Dataset entries
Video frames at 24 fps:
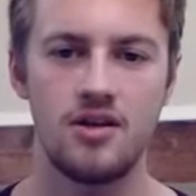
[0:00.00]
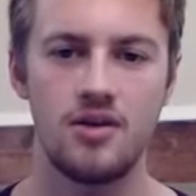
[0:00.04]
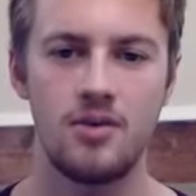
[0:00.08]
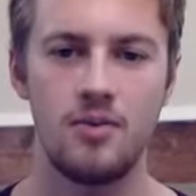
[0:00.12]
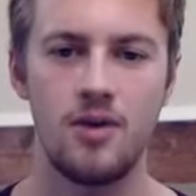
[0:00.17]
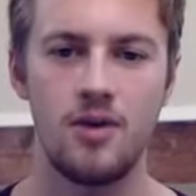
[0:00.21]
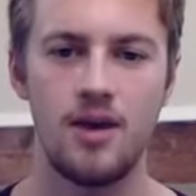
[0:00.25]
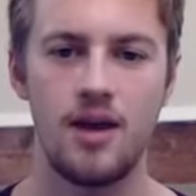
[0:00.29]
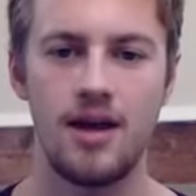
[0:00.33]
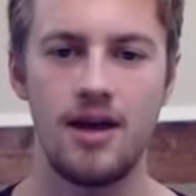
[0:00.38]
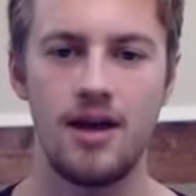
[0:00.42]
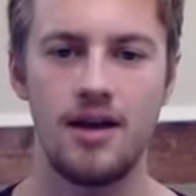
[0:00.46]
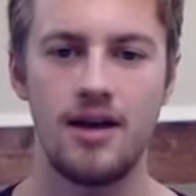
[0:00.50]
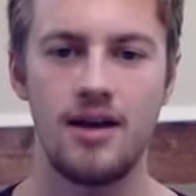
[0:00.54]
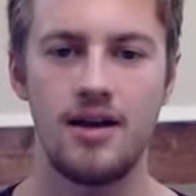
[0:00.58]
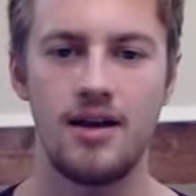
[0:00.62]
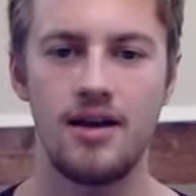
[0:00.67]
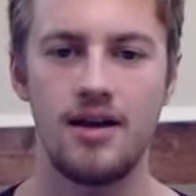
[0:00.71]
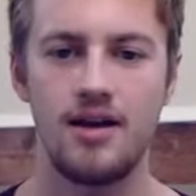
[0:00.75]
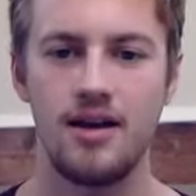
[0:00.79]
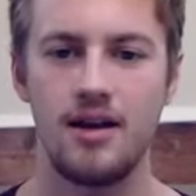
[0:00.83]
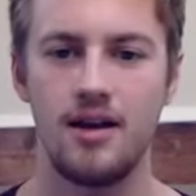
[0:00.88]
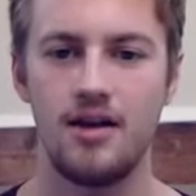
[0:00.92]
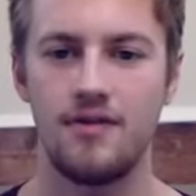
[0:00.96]
where
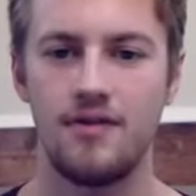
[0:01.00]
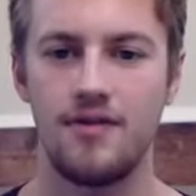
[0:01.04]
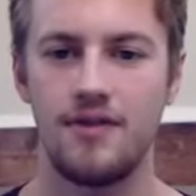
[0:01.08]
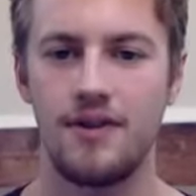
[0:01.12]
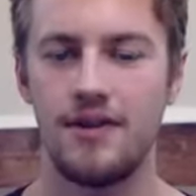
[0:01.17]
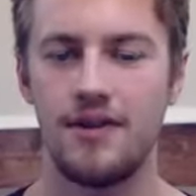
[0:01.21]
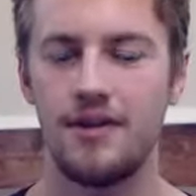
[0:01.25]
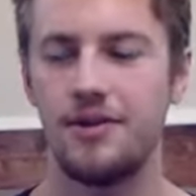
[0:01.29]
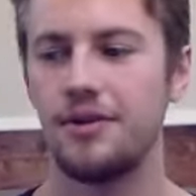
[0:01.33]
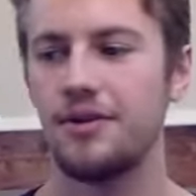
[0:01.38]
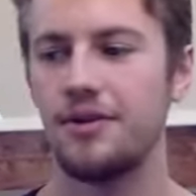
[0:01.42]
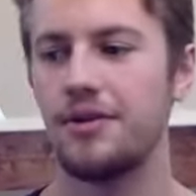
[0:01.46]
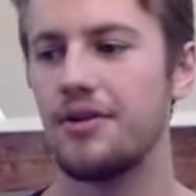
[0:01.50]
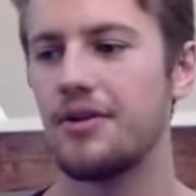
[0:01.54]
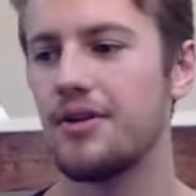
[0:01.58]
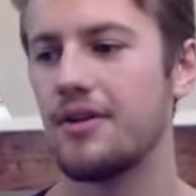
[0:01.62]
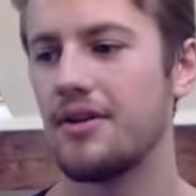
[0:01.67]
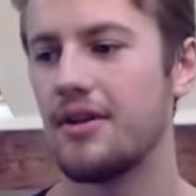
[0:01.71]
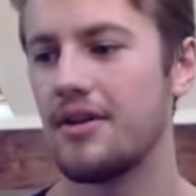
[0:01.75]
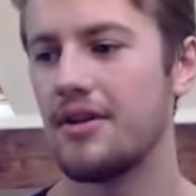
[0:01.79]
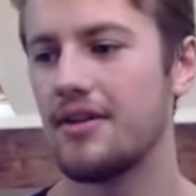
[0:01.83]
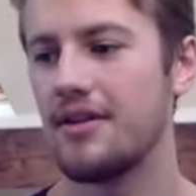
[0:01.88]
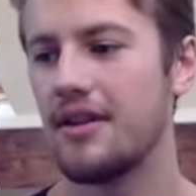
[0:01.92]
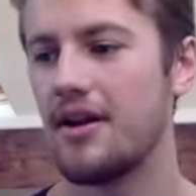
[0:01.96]
I feel
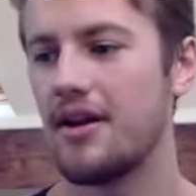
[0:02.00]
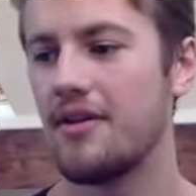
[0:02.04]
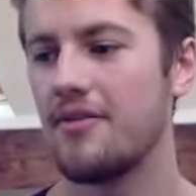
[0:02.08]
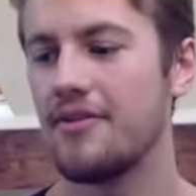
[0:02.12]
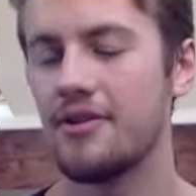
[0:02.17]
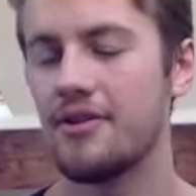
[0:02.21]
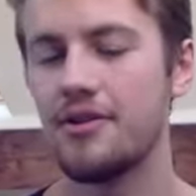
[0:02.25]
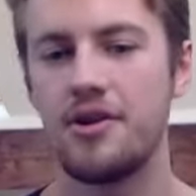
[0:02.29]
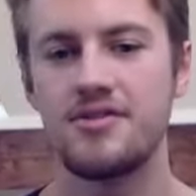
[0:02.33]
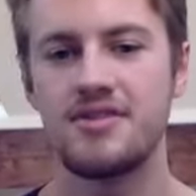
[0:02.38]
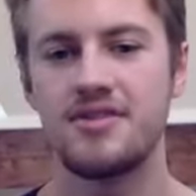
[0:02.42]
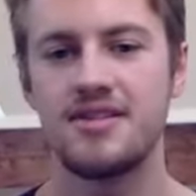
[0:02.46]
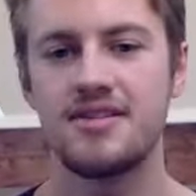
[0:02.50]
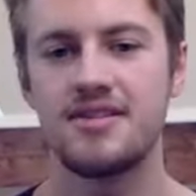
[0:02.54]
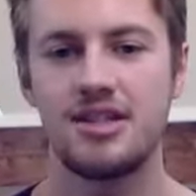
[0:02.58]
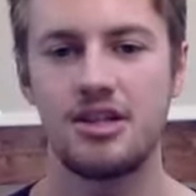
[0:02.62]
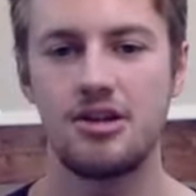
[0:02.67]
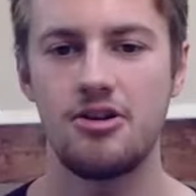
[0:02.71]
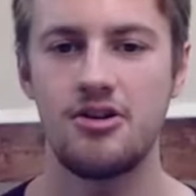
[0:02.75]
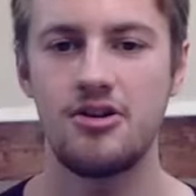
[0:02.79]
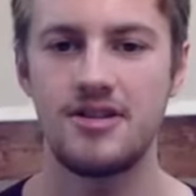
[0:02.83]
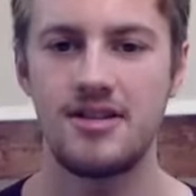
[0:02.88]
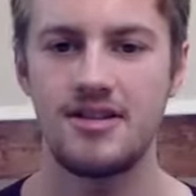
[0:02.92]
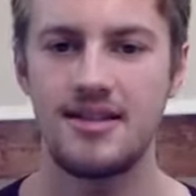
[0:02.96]
those
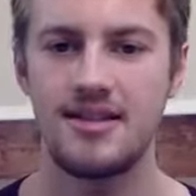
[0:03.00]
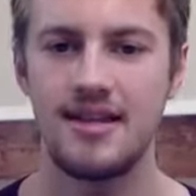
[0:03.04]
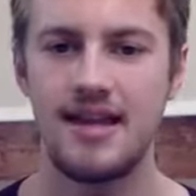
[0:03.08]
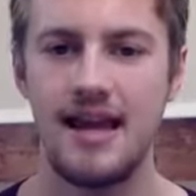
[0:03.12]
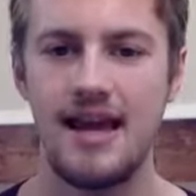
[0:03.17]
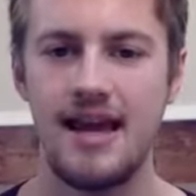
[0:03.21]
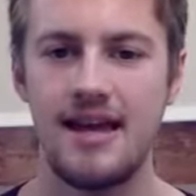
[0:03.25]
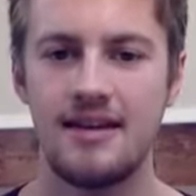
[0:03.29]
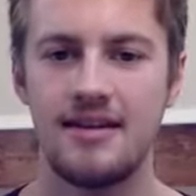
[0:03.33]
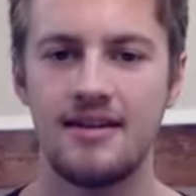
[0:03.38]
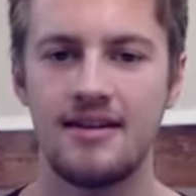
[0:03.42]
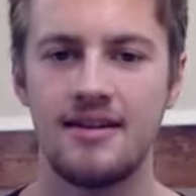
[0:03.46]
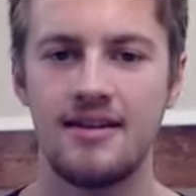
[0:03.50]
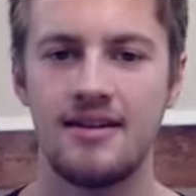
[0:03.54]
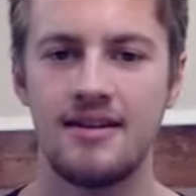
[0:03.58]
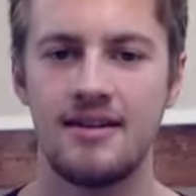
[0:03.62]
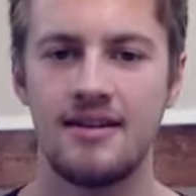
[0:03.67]
insecurities again.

Your task
What is needed is every record above printed exactly, with no pictures.

Task solution
Video frames at 24 fps:
[0:00.00]
[0:00.04]
[0:00.08]
[0:00.12]
[0:00.17]
[0:00.21]
[0:00.25]
[0:00.29]
[0:00.33]
[0:00.38]
[0:00.42]
[0:00.46]
[0:00.50]
[0:00.54]
[0:00.58]
[0:00.62]
[0:00.67]
[0:00.71]
[0:00.75]
[0:00.79]
[0:00.83]
[0:00.88]
[0:00.92]
[0:00.96]
where
[0:01.00]
[0:01.04]
[0:01.08]
[0:01.12]
[0:01.17]
[0:01.21]
[0:01.25]
[0:01.29]
[0:01.33]
[0:01.38]
[0:01.42]
[0:01.46]
[0:01.50]
[0:01.54]
[0:01.58]
[0:01.62]
[0:01.67]
[0:01.71]
[0:01.75]
[0:01.79]
[0:01.83]
[0:01.88]
[0:01.92]
[0:01.96]
I feel
[0:02.00]
[0:02.04]
[0:02.08]
[0:02.12]
[0:02.17]
[0:02.21]
[0:02.25]
[0:02.29]
[0:02.33]
[0:02.38]
[0:02.42]
[0:02.46]
[0:02.50]
[0:02.54]
[0:02.58]
[0:02.62]
[0:02.67]
[0:02.71]
[0:02.75]
[0:02.79]
[0:02.83]
[0:02.88]
[0:02.92]
[0:02.96]
those
[0:03.00]
[0:03.04]
[0:03.08]
[0:03.12]
[0:03.17]
[0:03.21]
[0:03.25]
[0:03.29]
[0:03.33]
[0:03.38]
[0:03.42]
[0:03.46]
[0:03.50]
[0:03.54]
[0:03.58]
[0:03.62]
[0:03.67]
insecurities again.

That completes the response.